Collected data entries
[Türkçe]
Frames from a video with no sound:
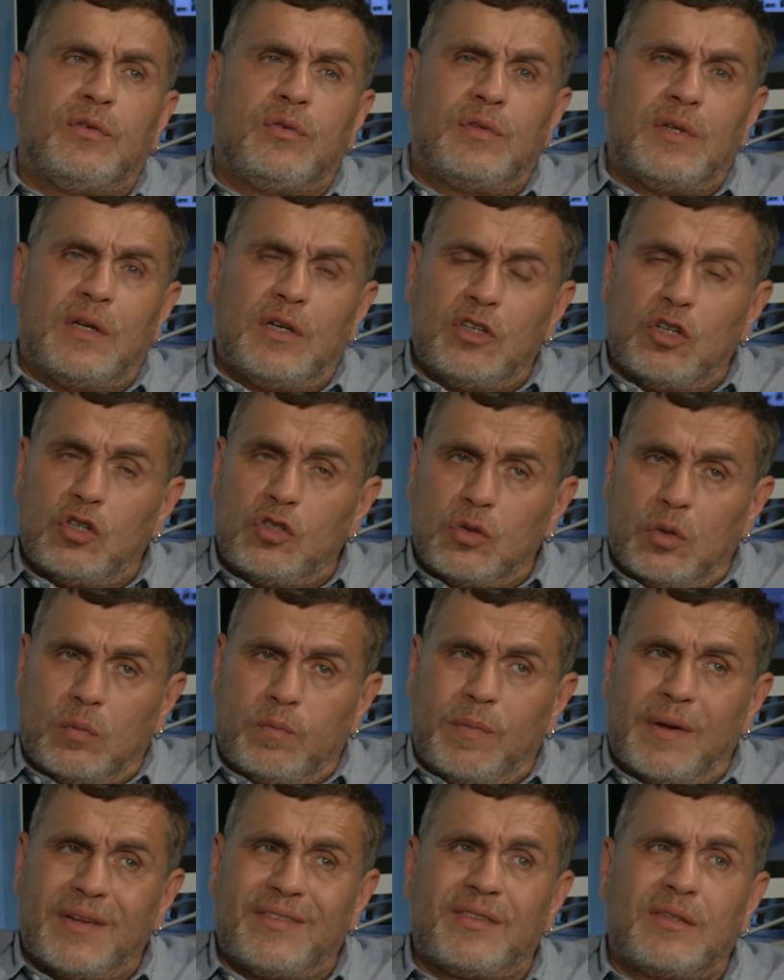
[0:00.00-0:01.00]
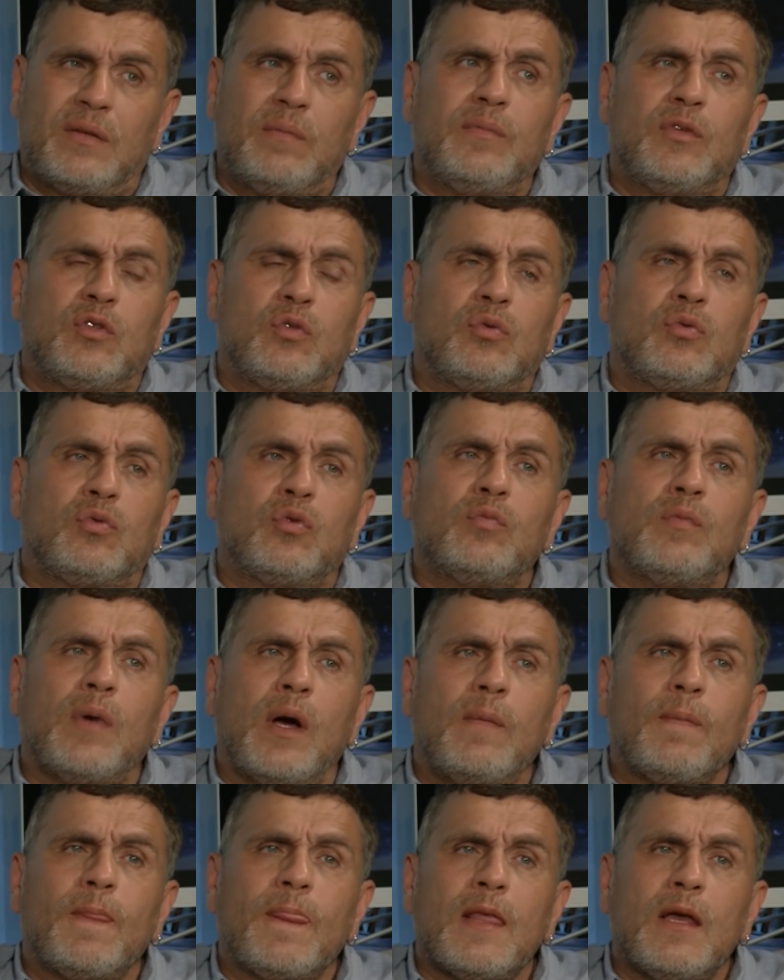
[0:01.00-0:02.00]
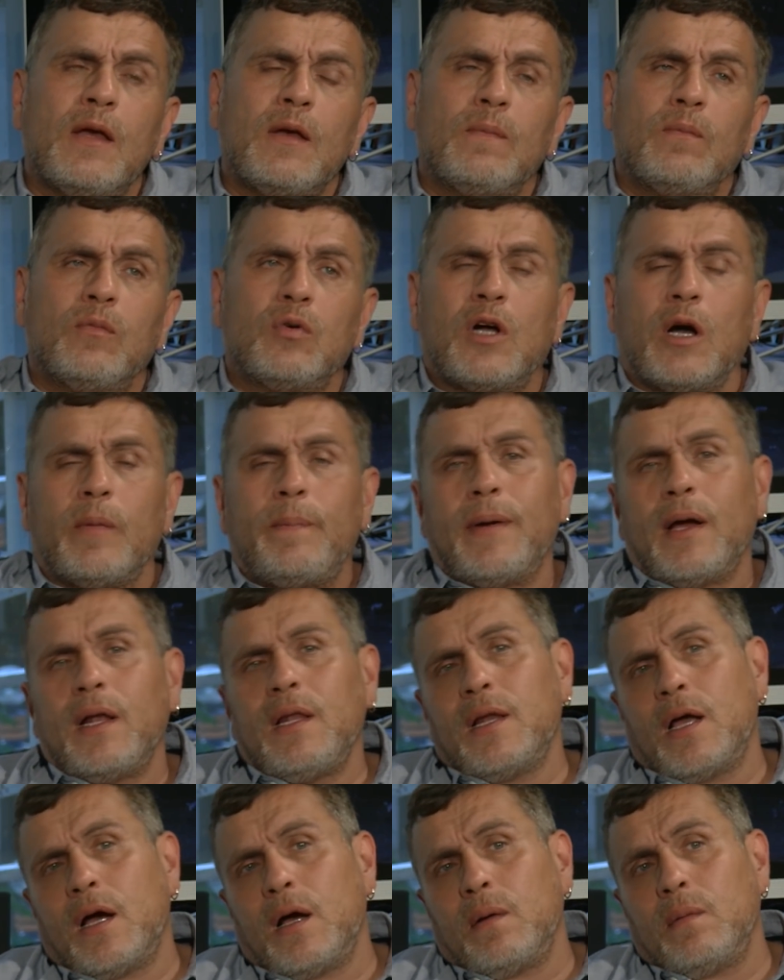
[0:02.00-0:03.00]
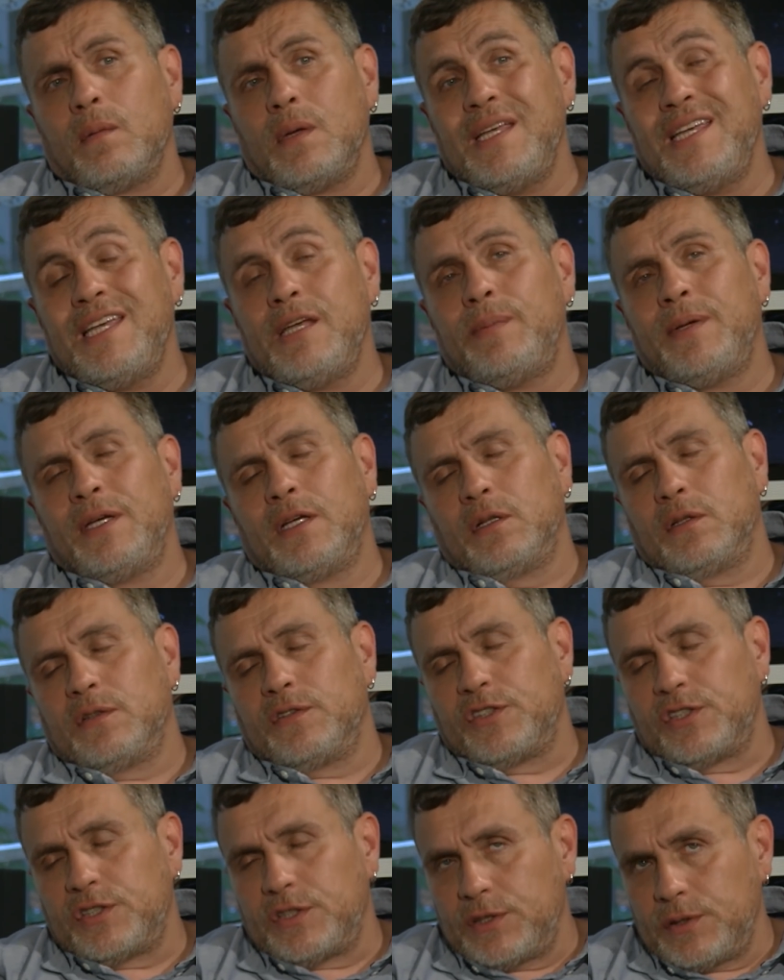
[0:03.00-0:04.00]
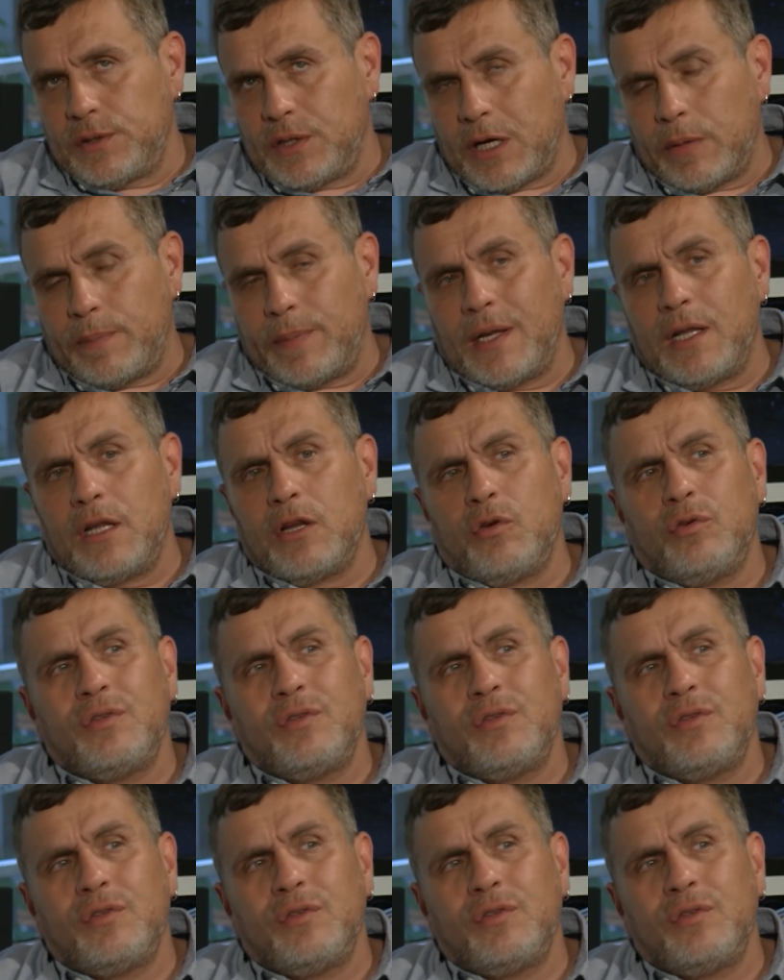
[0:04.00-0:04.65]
üzerinde çok baskın bir tutulma bu Capella iyi bir yıldız. Capella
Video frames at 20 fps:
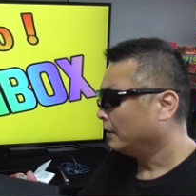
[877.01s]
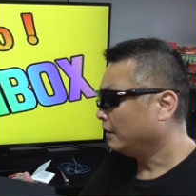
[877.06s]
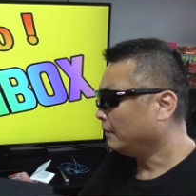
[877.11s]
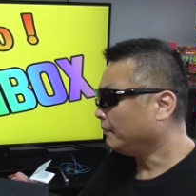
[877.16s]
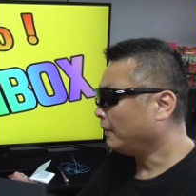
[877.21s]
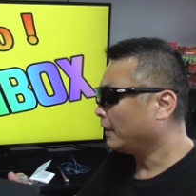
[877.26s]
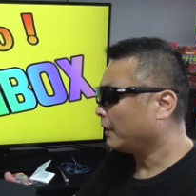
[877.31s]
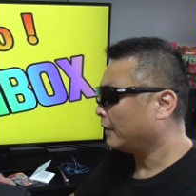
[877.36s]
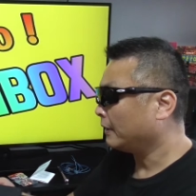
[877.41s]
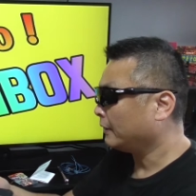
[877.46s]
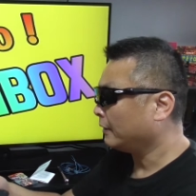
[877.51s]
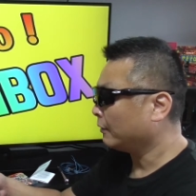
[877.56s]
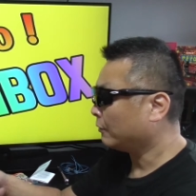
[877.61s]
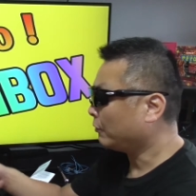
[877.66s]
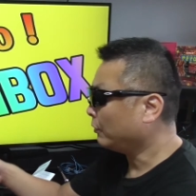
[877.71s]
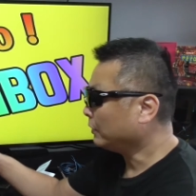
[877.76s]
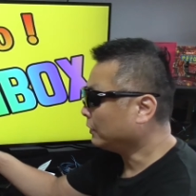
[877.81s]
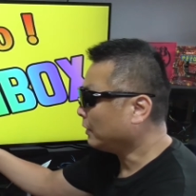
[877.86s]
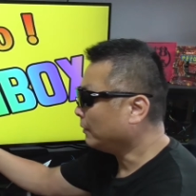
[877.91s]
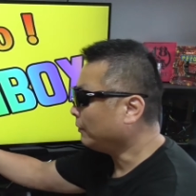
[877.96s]
今やね
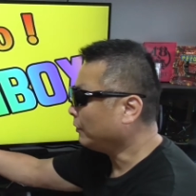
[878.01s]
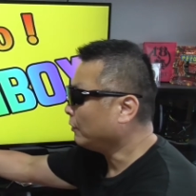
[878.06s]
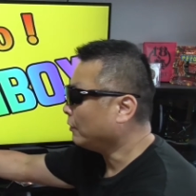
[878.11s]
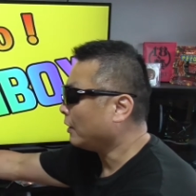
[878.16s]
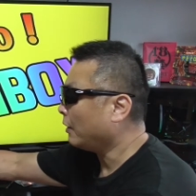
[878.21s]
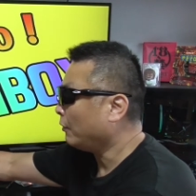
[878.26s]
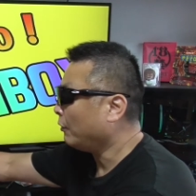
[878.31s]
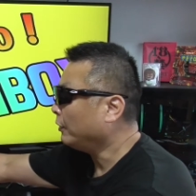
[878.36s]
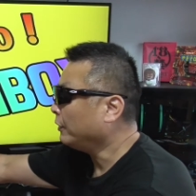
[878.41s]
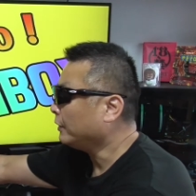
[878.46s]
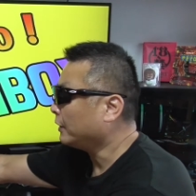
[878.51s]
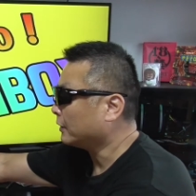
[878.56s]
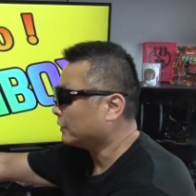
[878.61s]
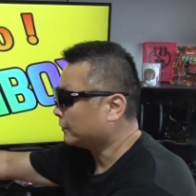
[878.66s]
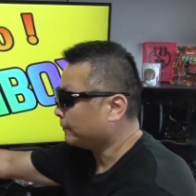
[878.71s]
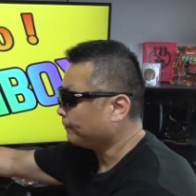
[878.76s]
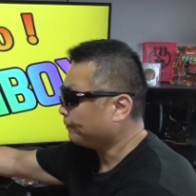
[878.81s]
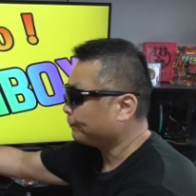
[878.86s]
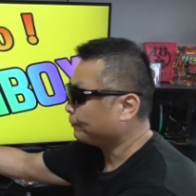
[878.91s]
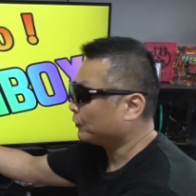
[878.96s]
こういったものが多いで
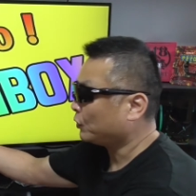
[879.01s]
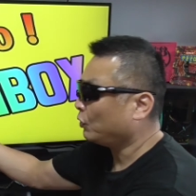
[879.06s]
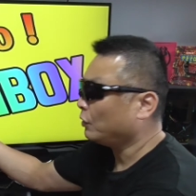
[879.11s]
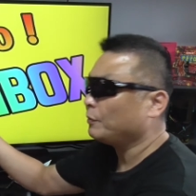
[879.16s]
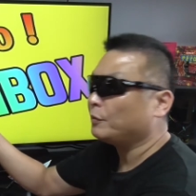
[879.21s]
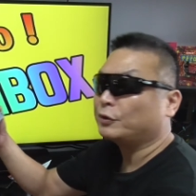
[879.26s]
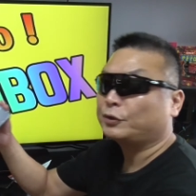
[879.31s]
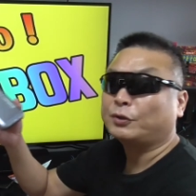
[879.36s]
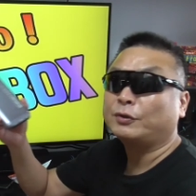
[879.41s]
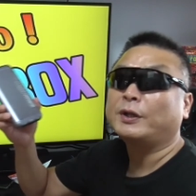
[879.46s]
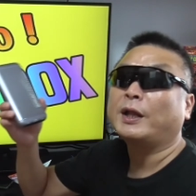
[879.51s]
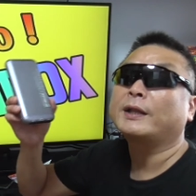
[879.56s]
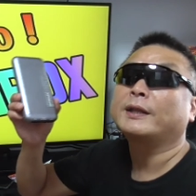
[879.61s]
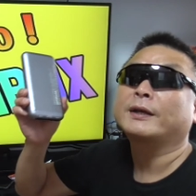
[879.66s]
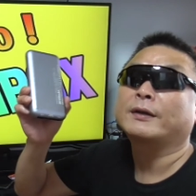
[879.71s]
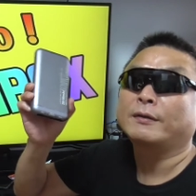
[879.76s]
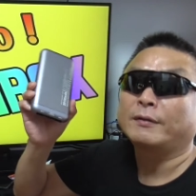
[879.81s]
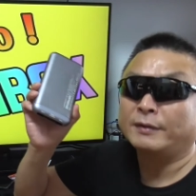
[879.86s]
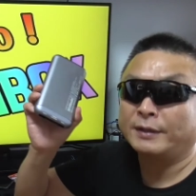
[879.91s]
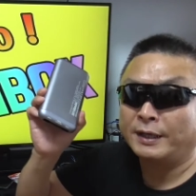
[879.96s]
すこれもそうなん
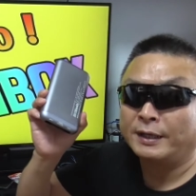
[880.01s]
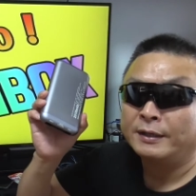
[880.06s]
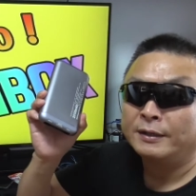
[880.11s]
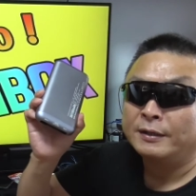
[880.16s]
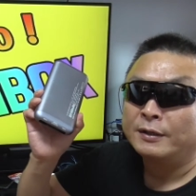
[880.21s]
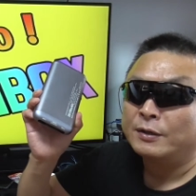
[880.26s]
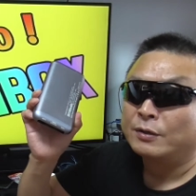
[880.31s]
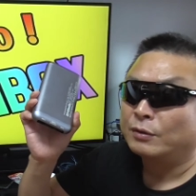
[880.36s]
だけどね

→ Task to carry out
What you return must match the records exactly, apart from the images, which are omitted.

→ Reply
[Türkçe]
Frames from a video with no sound:
[0:00.00-0:01.00]
[0:01.00-0:02.00]
[0:02.00-0:03.00]
[0:03.00-0:04.00]
[0:04.00-0:04.65]
üzerinde çok baskın bir tutulma bu Capella iyi bir yıldız. Capella
Video frames at 20 fps:
[877.01s]
[877.06s]
[877.11s]
[877.16s]
[877.21s]
[877.26s]
[877.31s]
[877.36s]
[877.41s]
[877.46s]
[877.51s]
[877.56s]
[877.61s]
[877.66s]
[877.71s]
[877.76s]
[877.81s]
[877.86s]
[877.91s]
[877.96s]
今やね
[878.01s]
[878.06s]
[878.11s]
[878.16s]
[878.21s]
[878.26s]
[878.31s]
[878.36s]
[878.41s]
[878.46s]
[878.51s]
[878.56s]
[878.61s]
[878.66s]
[878.71s]
[878.76s]
[878.81s]
[878.86s]
[878.91s]
[878.96s]
こういったものが多いで
[879.01s]
[879.06s]
[879.11s]
[879.16s]
[879.21s]
[879.26s]
[879.31s]
[879.36s]
[879.41s]
[879.46s]
[879.51s]
[879.56s]
[879.61s]
[879.66s]
[879.71s]
[879.76s]
[879.81s]
[879.86s]
[879.91s]
[879.96s]
すこれもそうなん
[880.01s]
[880.06s]
[880.11s]
[880.16s]
[880.21s]
[880.26s]
[880.31s]
[880.36s]
だけどね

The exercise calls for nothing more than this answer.